WSJ -- Texas Steps In to Curb Electricity-Price Rises ..................................
June 7, 2008
Texas Steps In to Curb Electricity-Price Rises
By REBECCA SMITH
Texas took urgent action to quell electricity-price spikes that have struck its wholesale market just as the season of highest energy usage begins. Consumers could face record prices this summer reflecting both wholesale-market gyrations and rising fuel costs for power generators.
During a special meeting Friday, the Electric Reliability Council of Texas, which runs the electric grid and manages wholesale markets in the state, changed its rules to give operators more flexibility in eliminating transmission bottlenecks through methods it hopes will be less costly. Ercot will be allowed to pay high prices to some generators, but not have to offer that same price to all generators in the market at the same time, the previous rule.
The change is expected to take effect Monday. Although generators back the rule change, they hope the authority will be used sparingly. Unlike other deregulated markets, Texas expects generators to recover enough money through actual energy sales to cover all their costs and to fund new plants.
But, with rising construction costs, some research shows price spikes are necessary in order for generators to receive enough money to fund construction of new plants. If prices are stifled in the short run, plants may not get built and it could worsen a problem of thinning energy reserves in the long run.
Some retail electricity sellers, which have been hit hardest, are skeptical that the action by Ercot will provide speedy enough relief to spare their customers. Already, retailers are raising prices in the Houston area and southern part of the state where price spikes have been worst.
Texas Power LP, a retailer with 30,000 customers, has raised prices for customers in the southern part of the state by about 50% since April when increases began attracting attention, including a two-cent-a-kilowatt-hour rise Friday. Larry Kelly, chief operating officer, said his firm charges variable prices based on the prior month's procurement costs. Given recent market activity, he said another two-cent increase is possible, which would mean a near doubling of rates since January when the price was 11.9 cents. Rising fuel costs also have played a role
Like other retailers, Texas Power receives daily invoices from the grid runner, saying how much money it owes to generators for spot-market purchases made in the firm's behalf by Ercot. Those purchases are made to keep the electric system in balance and solve "congestion" or bottlenecks in power flows.

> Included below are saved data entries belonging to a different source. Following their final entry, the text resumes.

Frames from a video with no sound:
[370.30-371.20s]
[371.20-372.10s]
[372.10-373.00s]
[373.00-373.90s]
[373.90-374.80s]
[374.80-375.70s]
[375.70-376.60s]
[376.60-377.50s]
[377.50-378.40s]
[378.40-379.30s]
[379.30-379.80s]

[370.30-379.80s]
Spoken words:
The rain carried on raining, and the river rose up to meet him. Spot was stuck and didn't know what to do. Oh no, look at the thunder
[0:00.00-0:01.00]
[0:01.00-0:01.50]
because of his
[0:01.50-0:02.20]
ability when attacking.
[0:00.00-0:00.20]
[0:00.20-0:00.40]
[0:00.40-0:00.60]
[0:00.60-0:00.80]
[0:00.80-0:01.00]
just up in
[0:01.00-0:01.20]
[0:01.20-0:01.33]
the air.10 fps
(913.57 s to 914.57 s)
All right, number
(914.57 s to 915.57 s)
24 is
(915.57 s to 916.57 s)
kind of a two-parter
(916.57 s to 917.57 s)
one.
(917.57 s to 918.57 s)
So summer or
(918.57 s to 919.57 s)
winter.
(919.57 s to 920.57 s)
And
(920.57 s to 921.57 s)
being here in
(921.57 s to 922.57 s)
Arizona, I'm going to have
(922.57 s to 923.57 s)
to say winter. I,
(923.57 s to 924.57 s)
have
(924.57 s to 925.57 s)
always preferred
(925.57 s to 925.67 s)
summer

Prices for these spot-market transactions have jumped to 10 to 20 times normal, for short periods of time, to $2,000 to $4,000 a megawatt hour or $2 to $4 a kilowatt hour. So far, four companies have gone into default.
Mr. Kelly said his firm's bill for "balancing" or spot-market purchases for the week ended May 24 was $863,000. "It's a whammy," he said, adding that if it keeps up, the firm, based in Arlington, Texas, may be forced to stop doing business in the southern part of the state.
The grid operator's credit requirements add to the pain. Mr. Kelly said his firm was notified this week that it had two days to post $614,000 to back higher-priced spot-market purchases. He said his firm scraped up the money and now has about $2 million posted at Ercot as collateral. "In my four years in this business, it was the first letter like that I ever got," said Mr. Kelly, adding that the credit calls could put some thinly capitalized companies out of business. Texas deregulated its electricity market in 2002. Dozens of retailers now sell electricity to users. They get the electricity from generators and also through Ercot's daily auctions.
It isn't just small companies that are hurt by unpredictable prices. PNM Resources Inc., an Albuquerque-based firm that owns a utility in New Mexico and a power-retailing business in Texas called First Choice Power, took a $30 million hit in the first quarter when its Texas unit bet wrong on the direction of wholesale prices. According to company officials, First Choice bet that price differentials between Texas's four different power-pricing zones would diminish in 2008. Instead, they have increased dramatically. The company said in late May that it has stopped making speculative trades.